【Eater】人喰青年血染喉詩【EP0】
見た事の無い景色。ここは何処なんだろう。東京じゃないのか?記憶がない。最近どうも記憶が曖昧だ。スマホもないし財布もない。それがこんなに不便だとは思わなかった。はやく家に帰りたい。いやまずは医者いや警察か、だが今あったことを話したところで信じて貰えるだろうか。肩がとにかく痛い。どうやら血は止まってはいるようだがはやくどうにかしないといけない。

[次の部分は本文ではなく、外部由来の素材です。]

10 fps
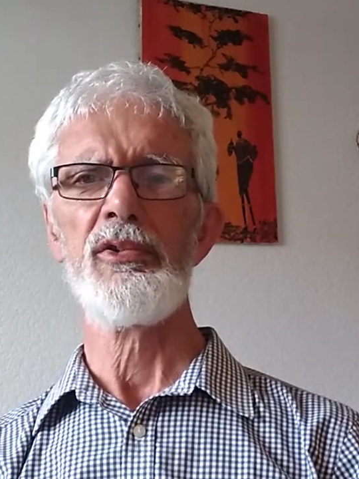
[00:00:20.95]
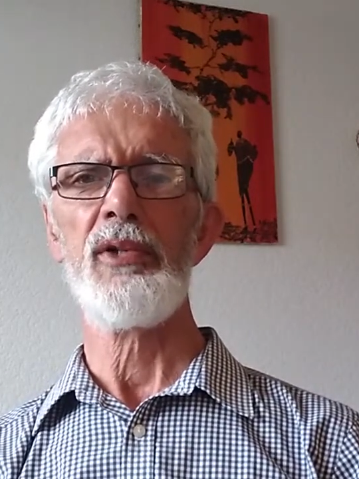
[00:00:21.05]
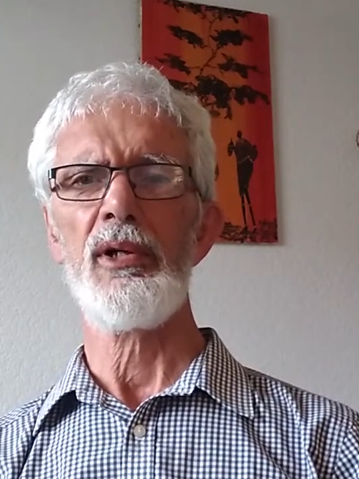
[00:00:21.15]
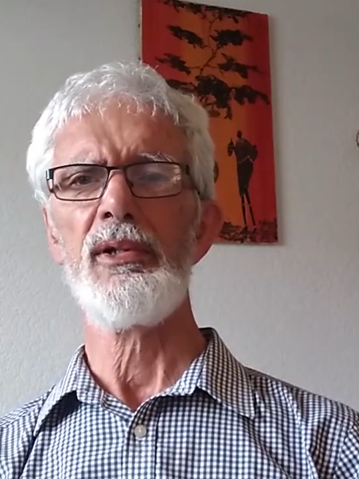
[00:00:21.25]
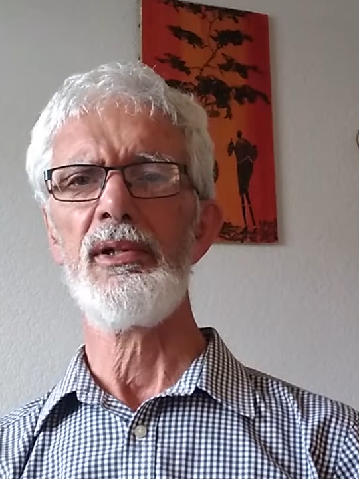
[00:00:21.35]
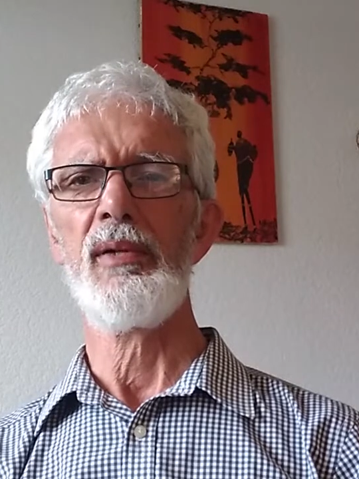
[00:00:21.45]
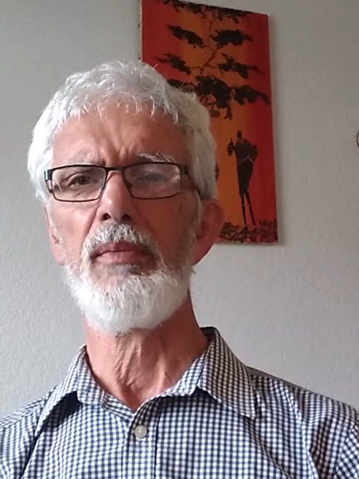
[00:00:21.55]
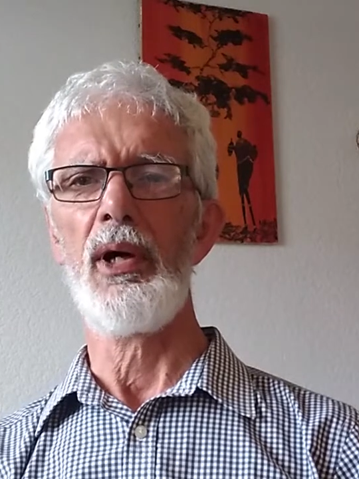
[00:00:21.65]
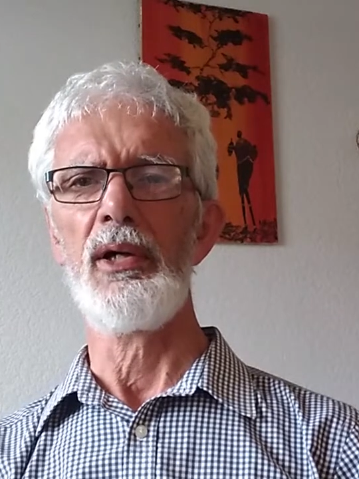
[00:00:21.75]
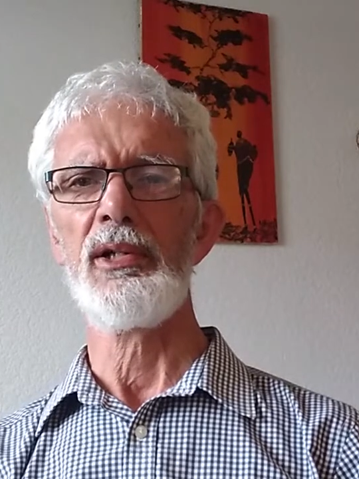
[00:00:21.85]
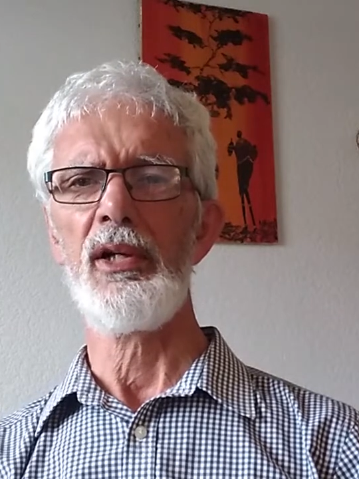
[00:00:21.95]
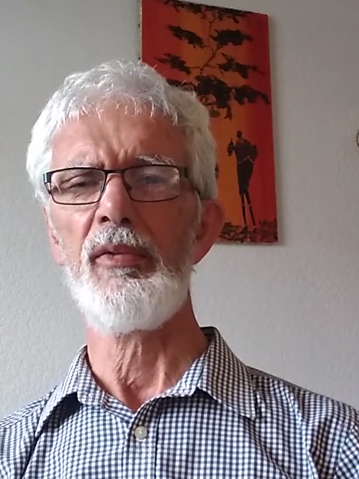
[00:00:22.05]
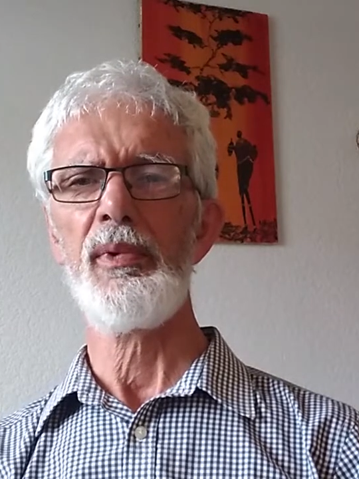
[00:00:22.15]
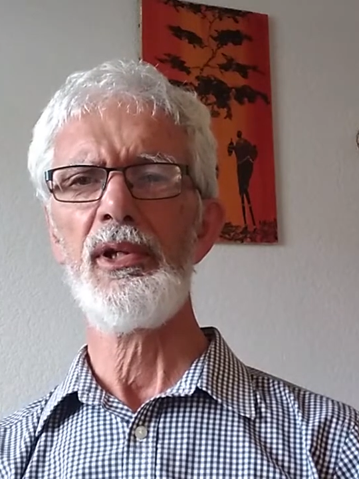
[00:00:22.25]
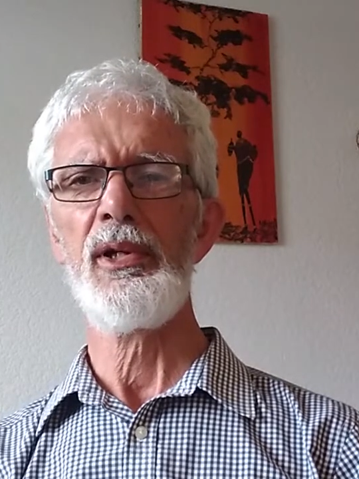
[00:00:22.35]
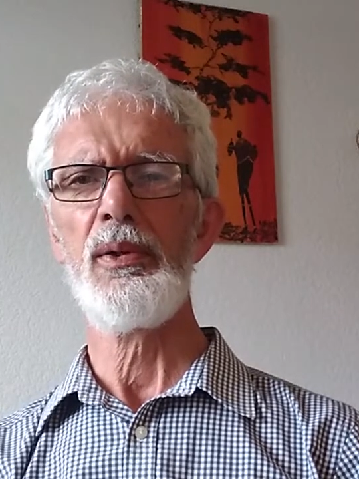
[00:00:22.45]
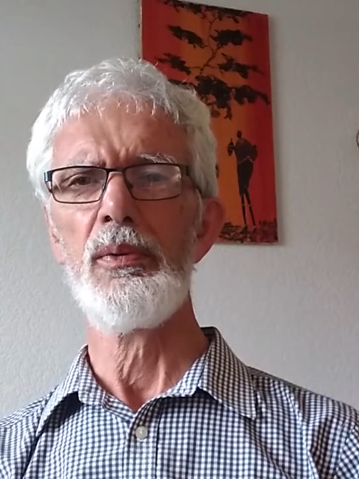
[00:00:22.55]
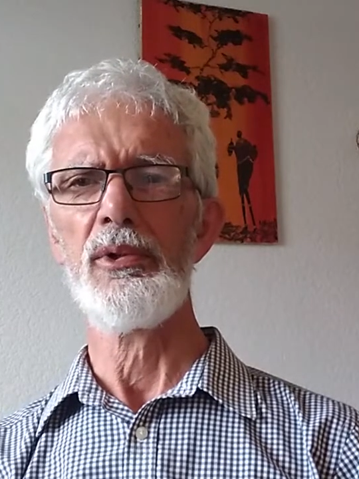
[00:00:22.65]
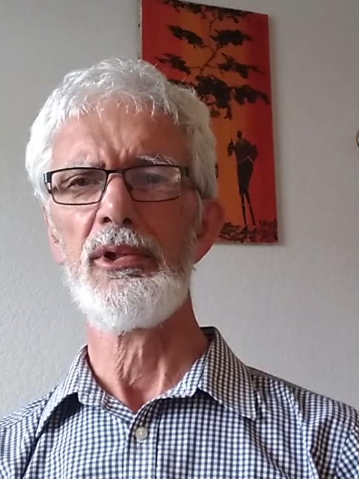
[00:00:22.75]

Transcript: started in March, has been huge.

いったいどれくらい歩いたのだろう、何時間歩いたのだろう日もだいぶ傾いてきている。
でもようやく森を抜けたようだ。田畑が目に入る。見つからないが人の気配がする。
とりあえず電話を借りて彼女に電話をしなければ、どれくらいの日にちが立ったのか分からないがきっと心配しているだろう。いや待てよ、彼女の電話番号なんて分からないな、どうするか、彼女の職場にかけようか、迷惑をかけてしまうかも知れないが仕方ない。とりあえず今は人を探さなければ。
やっと遠くに人影が見える。軽トラと老人。助けを求めよう。いや不安になってきた。あれは本当に人間だろうか、噛み付かれた記憶がフラッシュバックする。額に脂汗が滲む。鼓動も徐々に早くなっている事に気付いた。
しかしこの状況を打開するには彼に頼るしか無い。傷が痛む。
「あ、あの、すいません、あ、あの」
老人は不思議そうな表情でこちらを見つめる。